发布时间： 2017-11-02 17:02 访问人数: 2293人
Title:Networking for Big Data: Traffic-aware Geo-distributed Big Data Analytics
Abstract:Big data generated from everything around us at an unprecedented velocity, volume and variety is changing the way we sense the world. Big data analytics has shown great potential in decision making, optimizing operations, preventing threats and capitalizing on new sources of revenues in various fields such as manufacturing, healthcare, insurance, and retail. To harness the power of big data, many research efforts have been made to develop new data programming models, e.g., MapReduce, and enhance data processing infrastructure from aspects of computation, storage and network. This talk will cover the most recent research results that address the challenges of networking for big data.

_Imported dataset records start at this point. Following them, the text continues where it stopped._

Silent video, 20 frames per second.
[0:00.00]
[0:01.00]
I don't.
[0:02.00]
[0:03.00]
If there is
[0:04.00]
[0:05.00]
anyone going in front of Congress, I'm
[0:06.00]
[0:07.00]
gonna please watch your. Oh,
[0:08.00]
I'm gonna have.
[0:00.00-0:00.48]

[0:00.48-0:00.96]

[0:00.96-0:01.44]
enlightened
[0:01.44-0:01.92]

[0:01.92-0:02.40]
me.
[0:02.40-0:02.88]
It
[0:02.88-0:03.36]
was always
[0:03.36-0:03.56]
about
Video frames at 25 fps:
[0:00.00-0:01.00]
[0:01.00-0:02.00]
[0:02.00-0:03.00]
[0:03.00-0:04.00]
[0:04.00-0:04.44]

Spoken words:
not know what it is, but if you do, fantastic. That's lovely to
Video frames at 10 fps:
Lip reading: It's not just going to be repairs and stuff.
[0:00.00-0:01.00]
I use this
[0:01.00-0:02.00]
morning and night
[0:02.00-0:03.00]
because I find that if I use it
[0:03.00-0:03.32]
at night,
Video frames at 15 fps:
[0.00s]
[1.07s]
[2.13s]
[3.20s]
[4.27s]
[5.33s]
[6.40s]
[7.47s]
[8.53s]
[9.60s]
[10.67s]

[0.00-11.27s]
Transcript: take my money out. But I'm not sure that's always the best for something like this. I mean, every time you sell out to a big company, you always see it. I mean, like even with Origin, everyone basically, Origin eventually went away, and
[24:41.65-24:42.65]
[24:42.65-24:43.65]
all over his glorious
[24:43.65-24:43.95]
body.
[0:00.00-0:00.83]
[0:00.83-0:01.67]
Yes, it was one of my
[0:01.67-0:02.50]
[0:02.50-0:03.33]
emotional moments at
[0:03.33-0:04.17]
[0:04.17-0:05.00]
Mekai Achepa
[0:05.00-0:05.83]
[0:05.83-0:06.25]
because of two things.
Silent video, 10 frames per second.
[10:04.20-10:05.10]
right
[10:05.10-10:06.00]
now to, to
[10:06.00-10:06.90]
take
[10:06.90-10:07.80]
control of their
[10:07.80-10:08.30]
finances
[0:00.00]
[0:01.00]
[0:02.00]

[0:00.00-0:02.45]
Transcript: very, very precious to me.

First, a traffic-aware aggregation architecture will be studied for a single cluster. The all-to-all data forwarding from map tasks to reduce tasks in the traditional MapReduce framework would generate a large amount of network traffic. An aggregation architecture will be designed under the existing MapReduce framework with the objective of minimizing the data traffic during the shuffle phase. Second, for multiple clusters, a novel data-centric architecture with three key techniques, namely, cross-cloud virtual cluster, data-centric job placement, and network coding based traffic routing, will be studied. This design leads to an optimization framework with the objective of minimizing both computation and transmission cost for running a set of MapReduce jobs in geo-distributed clouds.